The free rider problem is an economic term that describes a scenario where people benefit from resources like goods and services without paying for them. In a worst-case scenario, free riding can lead to market failure when a large volume of free riders consume goods and services. The free rider problem usually arises when it comes to public goods, which are goods one person can consume without creating a lack of availability for others. Public goods are also non-excludable, meaning individuals or groups can’t be excluded from consuming the goods.
Since public goods don’t have any consumption limits, excess use can impact the producer. The main issue with free riding is people don’t have an incentive to contribute even though they benefit from the product or service. This can lead to private companies choosing not to create collective goods everyone can benefit from. It can also lead to the decline of existing goods or services because the free rider isn’t contributing.
Free Rider Problem
Private companies and entrepreneurs don’t gravitate towards collective goods because of the free rider problem. Said goods don’t tend to be profitable, which is why they’re more likely to focus on the production of private goods. Consequently, public goods become the responsibility of the government. This isn’t entirely free, however, as the government funds public goods via taxation. That said, not everyone pays taxes, hence the free riding.
Examples of the Free Rider Problem
There are various everyday examples of the free rider problem and it can happen across various sectors.
Let’s say a local community initiative decides to plant a public vegetable garden. They may decide to pool together money from residents to fund the garden but everyone may not contribute. Despite the lack of contributions, the garden may still be built and those who contribute are at a loss when free riders benefit from the garden. Those free riders also won’t contribute to the garden upkeep, which can lead to further loss or the garden being abandoned.

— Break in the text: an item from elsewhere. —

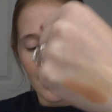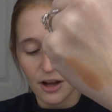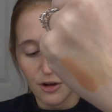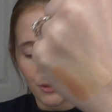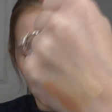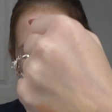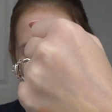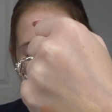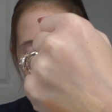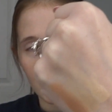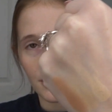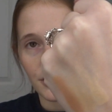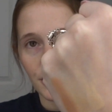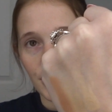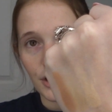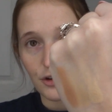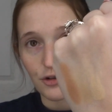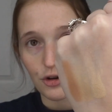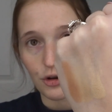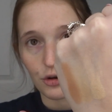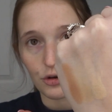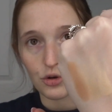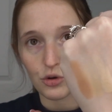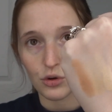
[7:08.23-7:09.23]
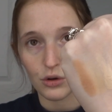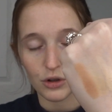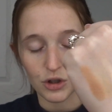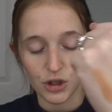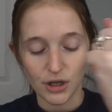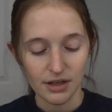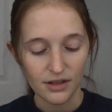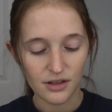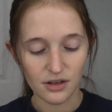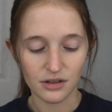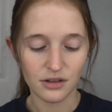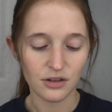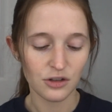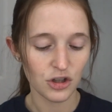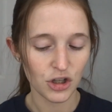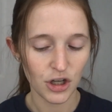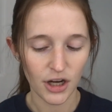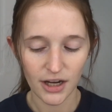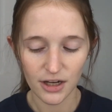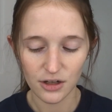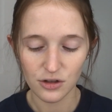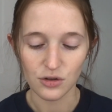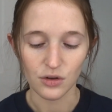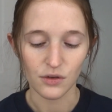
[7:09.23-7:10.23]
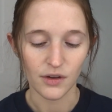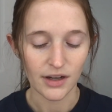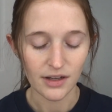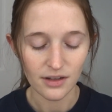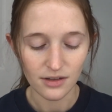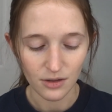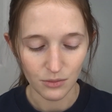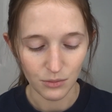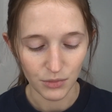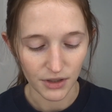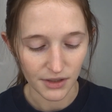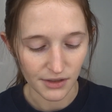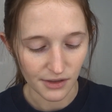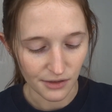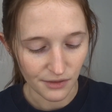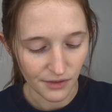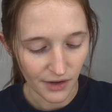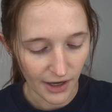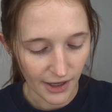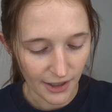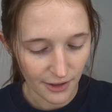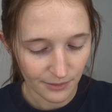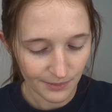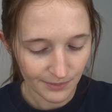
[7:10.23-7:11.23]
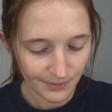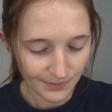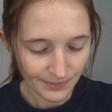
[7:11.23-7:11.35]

basically a neutral transition shade, so that's completely fine.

The national defense is another scenario where free riding can happen. All citizens of a country benefit from national defense but not everyone contributes via taxes.
Solving the Free Rider Problem
To reduce the likelihood of the free rider problem, incentives can be offered. For those who aren’t influenced by altruistic values, this can be a way to get them to contribute. An example of an incentive is to offer plaques to individuals who contribute to museums. That said, it can be difficult to get people to contribute when they can freely enjoy the goods or service.

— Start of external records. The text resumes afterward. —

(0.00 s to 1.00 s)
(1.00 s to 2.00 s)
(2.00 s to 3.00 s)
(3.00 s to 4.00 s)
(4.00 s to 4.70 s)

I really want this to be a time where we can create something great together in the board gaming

Taxes are another way to minimize the free rider problem. As mentioned earlier, money from taxes is often used to fund publicly used things like street lights, public schools, the police and highways. Requiring every citizen to pay taxes is a way to ensure everyone contributes something.
Another solution could be privatizing public services so they’re not accessible to everyone. For example, public parks, tennis courts, or pools could be restricted to residents who live in the area. Whether the free-rider problem is serious enough to warrant privatization is up to policy-makers.